In the narrative of the comic book world, this works because Joker’s origin is deliberately mysterious – because he is nobody, he is everyman. His story as told by himself shifts to fit whatever narrative he hopes to achieve at the time, thereby always positioning himself in the perfect societal counter-argument to Batman’s attempts at what he sees as order. In effect Joker’s not unlike the chameleon nature of the internet forum troll: Arguments invented primarily to confound rather than based on lived sincerity, yet with the insistence and confrontational nature of having lived such lives. This lies at the heart of Nicholson’s Joker throwing away millions in cash during a parade right before releasing nerve gas or Ledger’s Joker pitting a ferry full of convicts against a ferry full of the bourgeois.
Phoenix’s Joker doesn’t really have that consciousness. And yet, it’s painfully clear that the producers of this movie really wanted him to. A version of “Bad Old Days” late 70s/early 80s New York is so lovingly crafted on the screen that the references are clear as day to any resident of the city; the grime and the graffiti are honed to a tee. It’s meant to evoke the New York of Bernie Goetz and Kitty Genovese and indeed this Joker even has a Goetz moment, shooting three finance bros in the subway (…all of whom are white, thereby avoiding any complicated message on race). It remarks on the cutting back of needed social services and indeed all civil servants have a harried, wane look to them, evoking the “Ford to New York: Drop Dead” fiscal crisis. It also references Scorcese’s Taxi Driver and The King of Comedy so much one would think this movie is inviting comparison. If so, sadly, the comparison starts and ends with, “…but worse.” Travis Bickle is a disaffected loner who struggles with what he feels is his proper self-sacrifice to save the world. This Joker, named Arthur Fleck, is also a disaffected loner but harbors no such aspirations.
In fact, because in this iteration we know his real name and how he became the Joker, we can see that there is no statement to be made about society at all. Phoenix’s Joker is angry and aggrieved, but all his grievances are personal, not political. His mother is a delusional narcissist and he was abused as a child. He’s jumped by hoods and fired from his job. He pines for people who don’t know he exists or hold him in disdain. From that alone he might be considered a prime candidate for an incel hero, but that’s not entirely accurate. He’s more a character from the social texts of the 50s: An Angry Young Man, a Rebel Without a Cause. He lashes out violently and (somehow) ends up being the clown face of a violent, ostensibly populist movement but doesn’t care about any of that except to soak in the attention towards himself. The fact that the city is being beset by riots and protests is not really drawn on at all as a plot point, nor are the protesters or rioters afforded a communicated message, existing only as backdrop for the Joker’s own emotions. He is not feeding on the city’s energies; the city is feeding on his.

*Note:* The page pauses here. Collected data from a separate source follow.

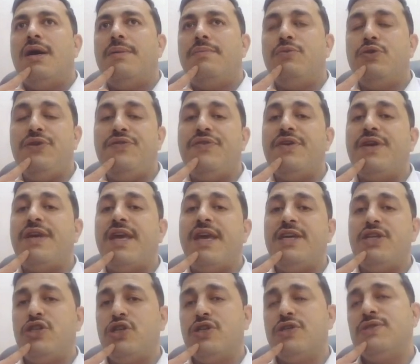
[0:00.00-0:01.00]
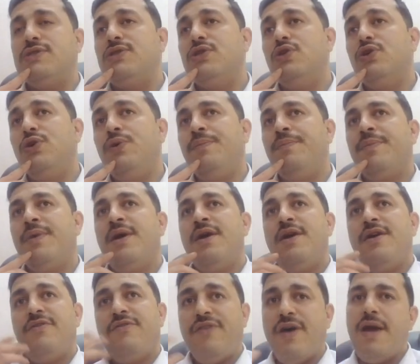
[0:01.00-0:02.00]
modification, so
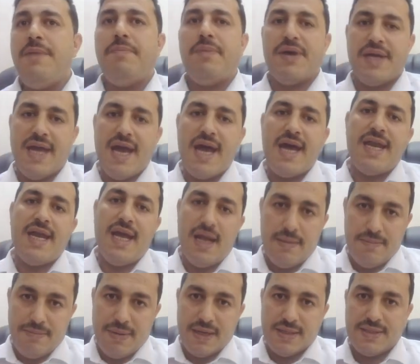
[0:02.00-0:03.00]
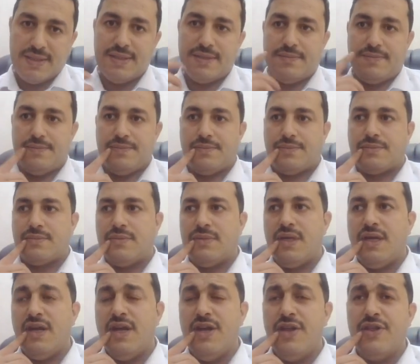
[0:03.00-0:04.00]
fiber can help us
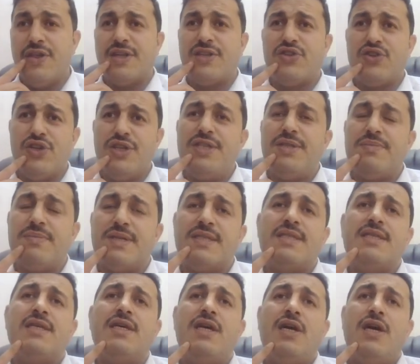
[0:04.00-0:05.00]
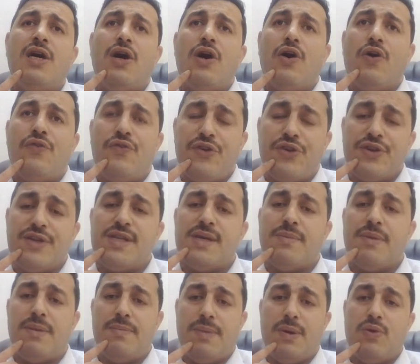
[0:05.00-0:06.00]
in the treatment of
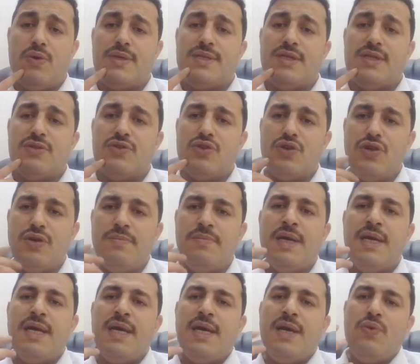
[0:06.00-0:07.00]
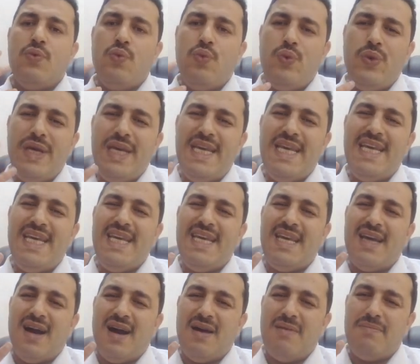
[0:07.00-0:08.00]
irritable bowel syndrome.
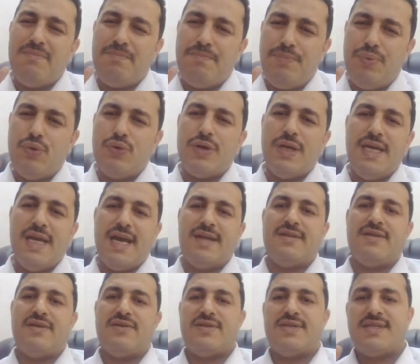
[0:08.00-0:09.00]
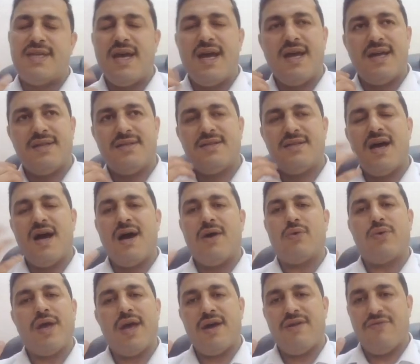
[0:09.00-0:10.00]
We poorly understand how
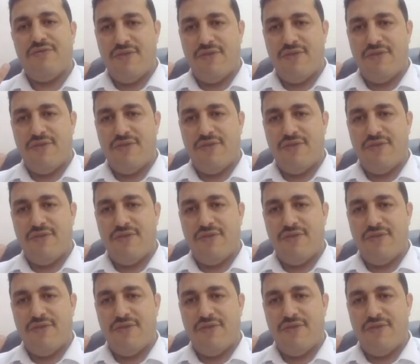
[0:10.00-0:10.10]
can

This is the opposite of a political argument.
That this movie is then produced during a time of great urban turmoil worldwide – from the self-dealing corruption threatening to tear our democracy apart, to the populist anti-foreigner rifts forming in the European Union, to extended protests in Hong Kong under China’s increasingly authoritarian thumb – makes it seem like it wants to say something about all that. It certainly carries itself with all the weight of such a dramatic role, and festoons every minute with the iconography of political tumult. That it doesn’t isn’t just odd, it’s at best an opportunity lost. At worst it’s an opportunity deliberately missed. This is likely for fear of offending any of the powers that be – from the corporations that produce this schlock to the governments art is supposed to critique – but a lack of a political statement is itself a political statement: One for the status quo. Indeed, since in this iteration Joker creates Batman and then completely omits a denouement, it must be assumed that the last word of the unease created by this film is intended in a sequel to be a re-establishment of order by… a billionaire industrialist with ties to the police. That’s a fun thought for this day and age.